Campus censorship prevents growth

The PostSecret posts were recently removed from the wall in the Hixson Union Building. In their place is a poster with the Winston Churchill quotation, “Courage is what it takes to stand up and speak.” Attached to the poster is a statement written by Brittany Roach, special events coordinator for ASWU. In this she writes that due to several concerns, “the administration asked to have the more offensive secrets removed.”

Her response is as follows: “to maintain the integrity of the project I chose to remove all of them, so as not to censor some.”

I applaud Roach’s decision and response to the situation. It has brought me to question other forms of censorship on our campus, though. Does it exist? Who imposes the filter? Are there benefits? Disadvantages?

The most obvious form of censorship on our campus is Safe Connect. This blocks students from accessing websites deemed inappropriate. Is this wrong? Is it necessary?

There is no clear-cut answer. At the most basic level, it restricts students. The limited access becomes an issue when it prevents access to information for research assignments.

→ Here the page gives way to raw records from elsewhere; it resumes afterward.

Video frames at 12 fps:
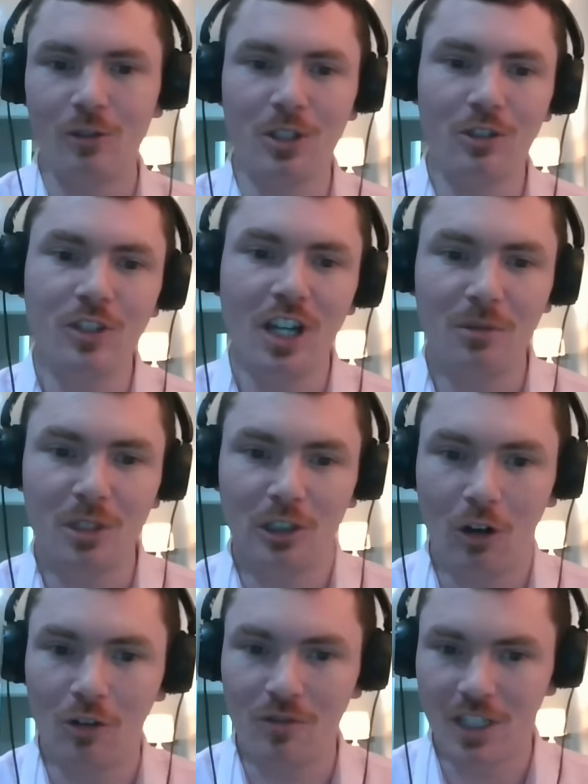you've covered a
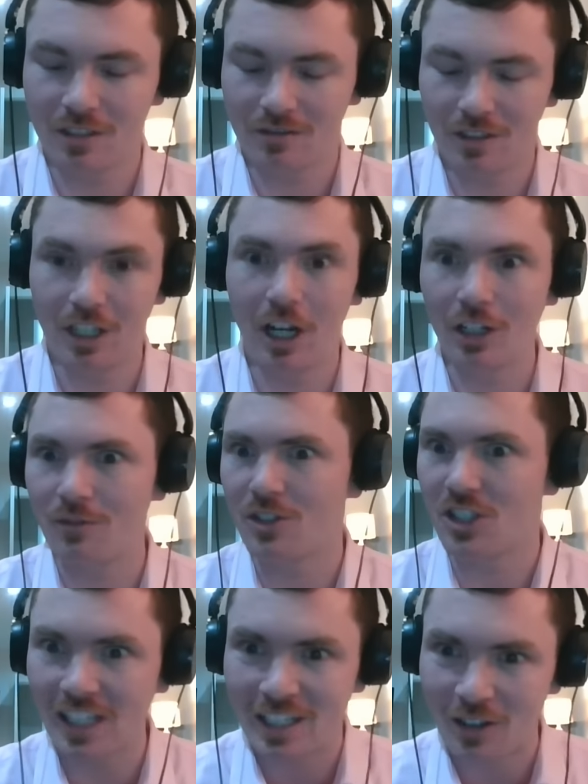lot of the kind of
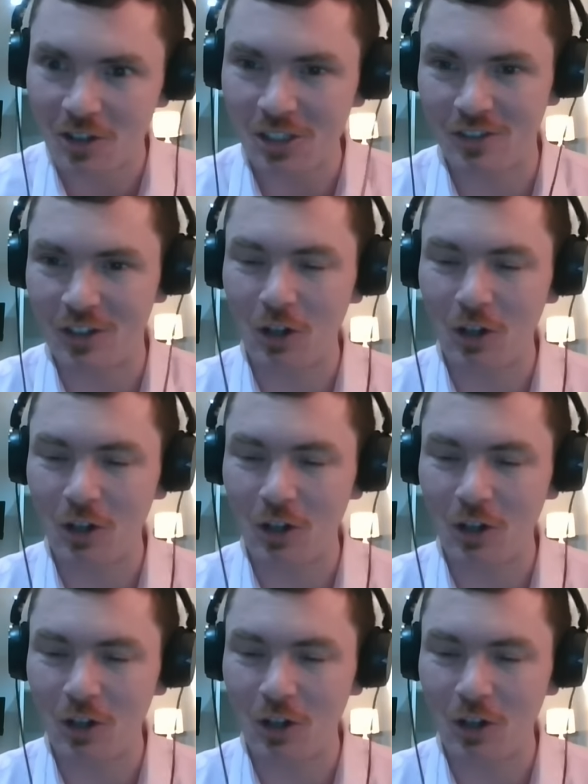silliness and the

This was an issue for a friend who was unable to access websites with profanity while researching for a Core 350 paper on the use of language in film. Another friend was unable to access a foreign site she needed for a class project. But we must consider another aspect of the issue, is censorship necessary to uphold our Christian heritage? Should we relinquish some of our rights in order to uphold the values of our institution? Does it help to hold one another accountable? It is naturally understood that censorship serves to maintain the values of the university, but does it contradict the residence life mission of growing adults?

The majority of censorship on campus, however, seems to be self-imposed. There is a clear dominant culture on campus with known taboos. Students routinely filter their language and content of speech to operate in accordance to the spoken and unspoken standards. This is worrisome. Lives lived in fear of saying the wrong thing, of being labeled as dirty or below an arbitrary standard is wrong. Our campus cannot be an environment that generates this anxiety. Am I advocating continuous belligerent behavior on campus? Absolutely not, but I think it is necessary to take the time to evaluate the message we are projecting to our peers.

The last half of the Churchill quote is, “courage is also what it takes to sit down and listen.”

This is an area in which we need to improve as a community. Among the secrets posted on the wall were deep and serious issues. These were the voices of individuals dying to tell their stories. There must be a space on our campus for conversations of this nature to be had. But this cannot be limited to a sanctioned program. Cultural diversity advocate Macy Olivas said, “Students will talk about sexuality or racism, but an FRF (Facilities Request Form) has to be filled out first; if it’s not an organized event, the conversation won’t happen.”

If we were willing and able to authentically engage without the need of a Courageous Conversations banner our campus would thrive. We would be a people of honest exploration, of respect and genuine love.

Far too often, issues of respect arise with vulnerability on campus. Students who think and live beyond the reaches of the Whitworth norm are pushed to areas of isolation and questions of belonging on our campus. Issues that arise on our campus are therefore silenced instead of being appropriately addressed. The spectrum of students on our campus is one of its strengths. We cannot allow our backgrounds and preconceptions to threaten its presence.

I believe especially as a Christian community, we must be aware of the tone we set. It is known that hypocrisy runs rampant in the church, but we cannot use this to dismiss our actions, continuing to generate divides. We must actively work against our natural inclination to judge differences. We must strive as a community to push past tolerance toward love, to become a people who are comfortable with honesty.